By Margaret Hender, founder of CORENA. Originally published in Clean Technica 2022
When CORENA first started back in 2013, we modelled the effect of using donated funds to give $20,000/quarter in interest-free loans to pay for practical climate-beneficial projects, like solar and energy efficiency, with loans repaid out of savings on energy bills within around five years.
Our modelling highlighted the magical aspect of our revolving fund. Loan repayments from completed projects would help fund subsequent projects, meaning progressively less needed in donations as time progressed. After the first 20 projects, no further donations would be needed — ever — to continue to spend $20,000/quarter on projects tackling the climate emergency.

We calculated that reaching that “perpetual funding” position would require only $210,000 in donations over 5 years, with the 20th project funded by just $1,000 of donations and $19,000 of loan repayments. After that, even if we received no further donations, we could continue to fund $80,000 of climate-beneficial projects every year, forever … and ever … and ever. That $210,000 would never be “used up.” In this climate emergency era, that would be a good thing, right?
But it didn’t evolve quite like that.
The problem, if it is one, is that people love donating to our projects. When they donate, not only do they achieve almost immediate reductions in carbon emissions, for the global common good, but they also know their money will be used repeatedly via our revolving fund. By now, a $100 contribution to our first project in late 2013 has achieved $412 worth of climate goodness. And that original $100 will continue circulating and growing in impact forever. What’s not to like?
As a result, instead of just $210,000, our revolving fund now holds over half a million dollars of donated money.

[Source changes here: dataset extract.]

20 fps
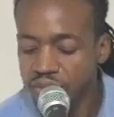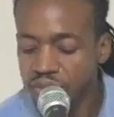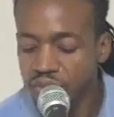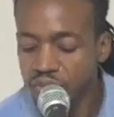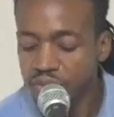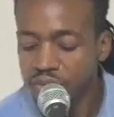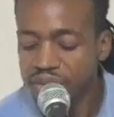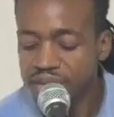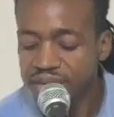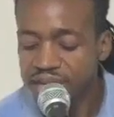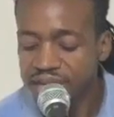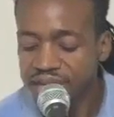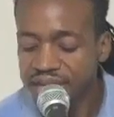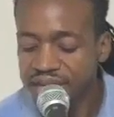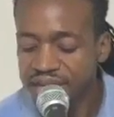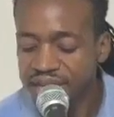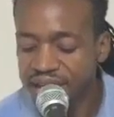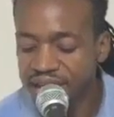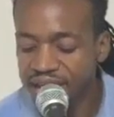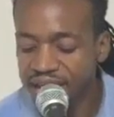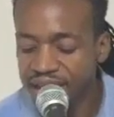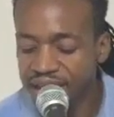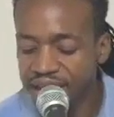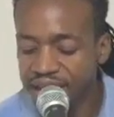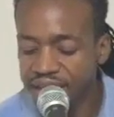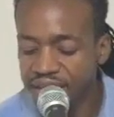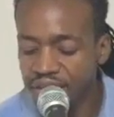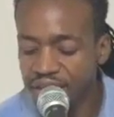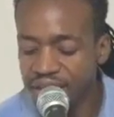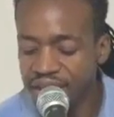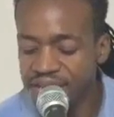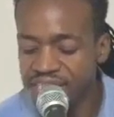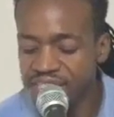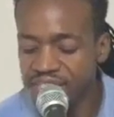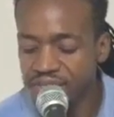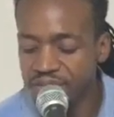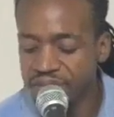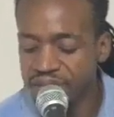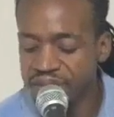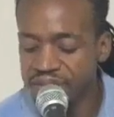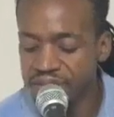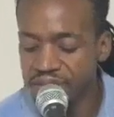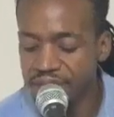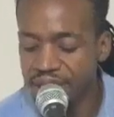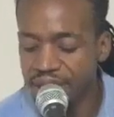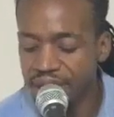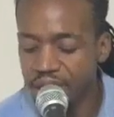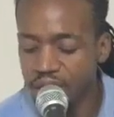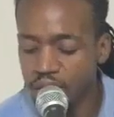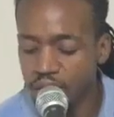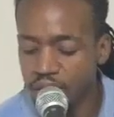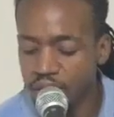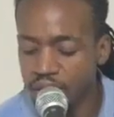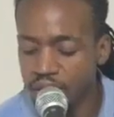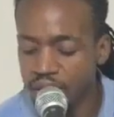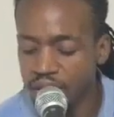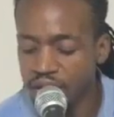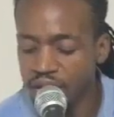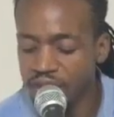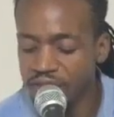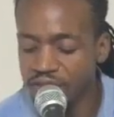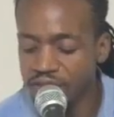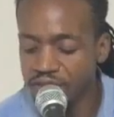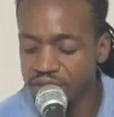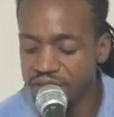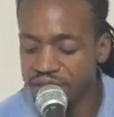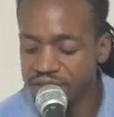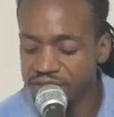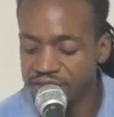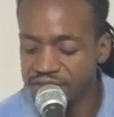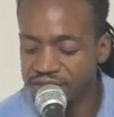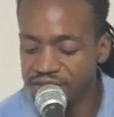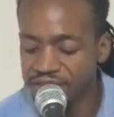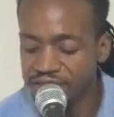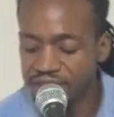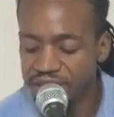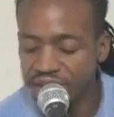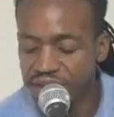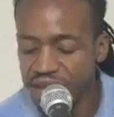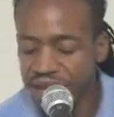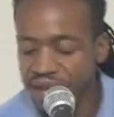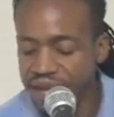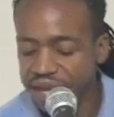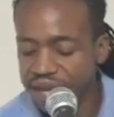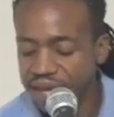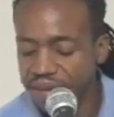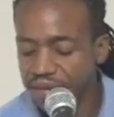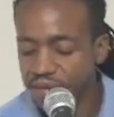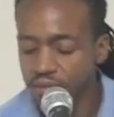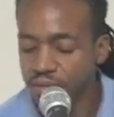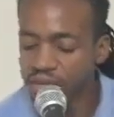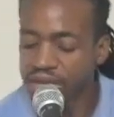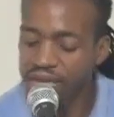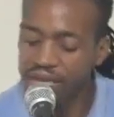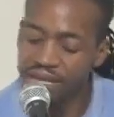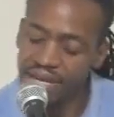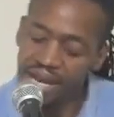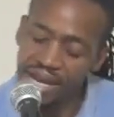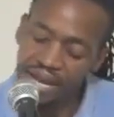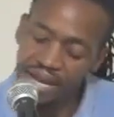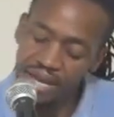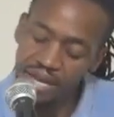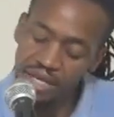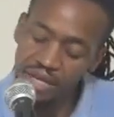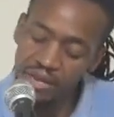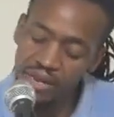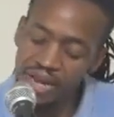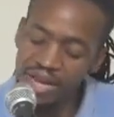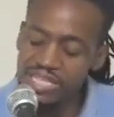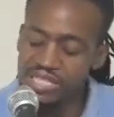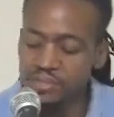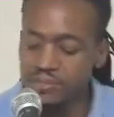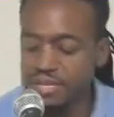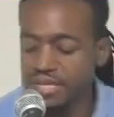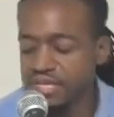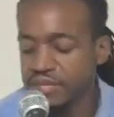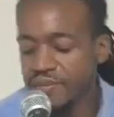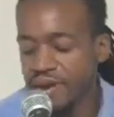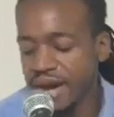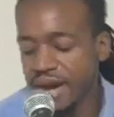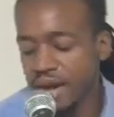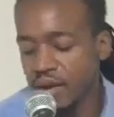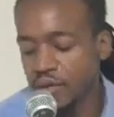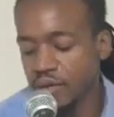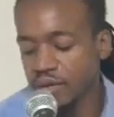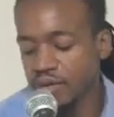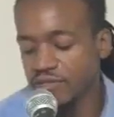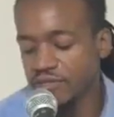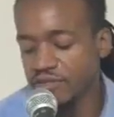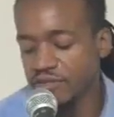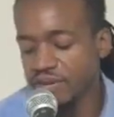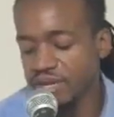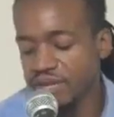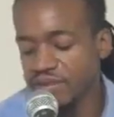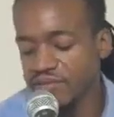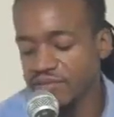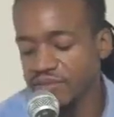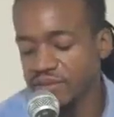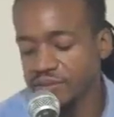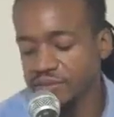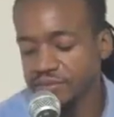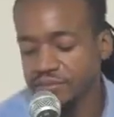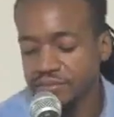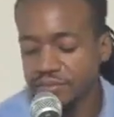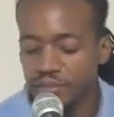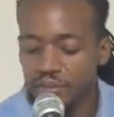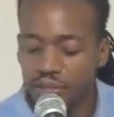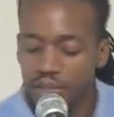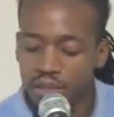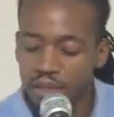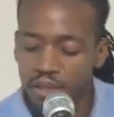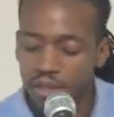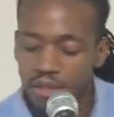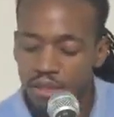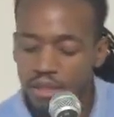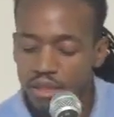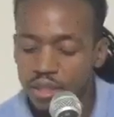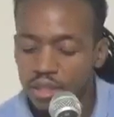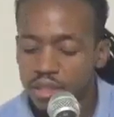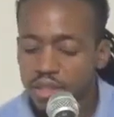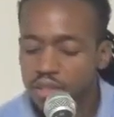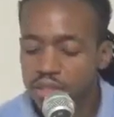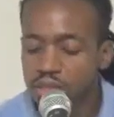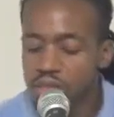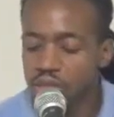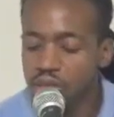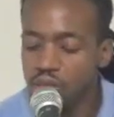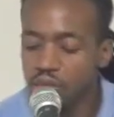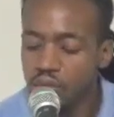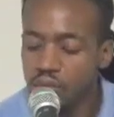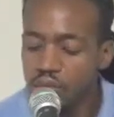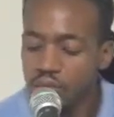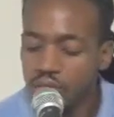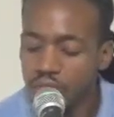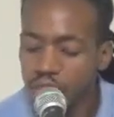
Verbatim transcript: we cannot underestimate the power of grief. Again, we cannot underestimate the power of grief. So,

Loan repayments from completed projects generate around $100,000/year, and people continue to donate to help fund new projects. This is great! More funds available means more and bigger emissions-reduction projects.
But is this perpetual funding or, like attempts at perpetual motion, did our model fail to account for an energy input?
Even initially, the workload associated with project development was much higher than we had expected, but still small enough to be handled by the volunteers on our committee. But our ever-growing revolving fund, and ever-increasing loan repayments resulting from funding yet more projects, has substantially increased the project delivery workload.
Already, volunteer time can’t keep up. What happens when we have sufficient funds, and a perpetual obligation, to develop the $1 million worth of climate-beneficial projects per year predicted by around 2030 under future growth modelling?
For now, some very generous philanthropic help has enabled us to hire some paid support, but we’d feel more secure if the perpetual funding model itself had at least some in-built ability to cover the workload of delivering ever-increasing quantities of climate projects.
We finally had to admit that our powerful and much loved revolving fund was too good to be true.
We still think the CORENA model is a powerful way of funding much needed climate emergency action, but we have realised we have no choice but to hobble some of the power of the perpetual funding monster. Instead of spending 100% of loan repayments on subsequent projects, from July 2022 we will be allocating up to 20% of loan repayments to help cover staff costs. It will still be perpetual funding, but at a slightly tamed and much more sustainable scale.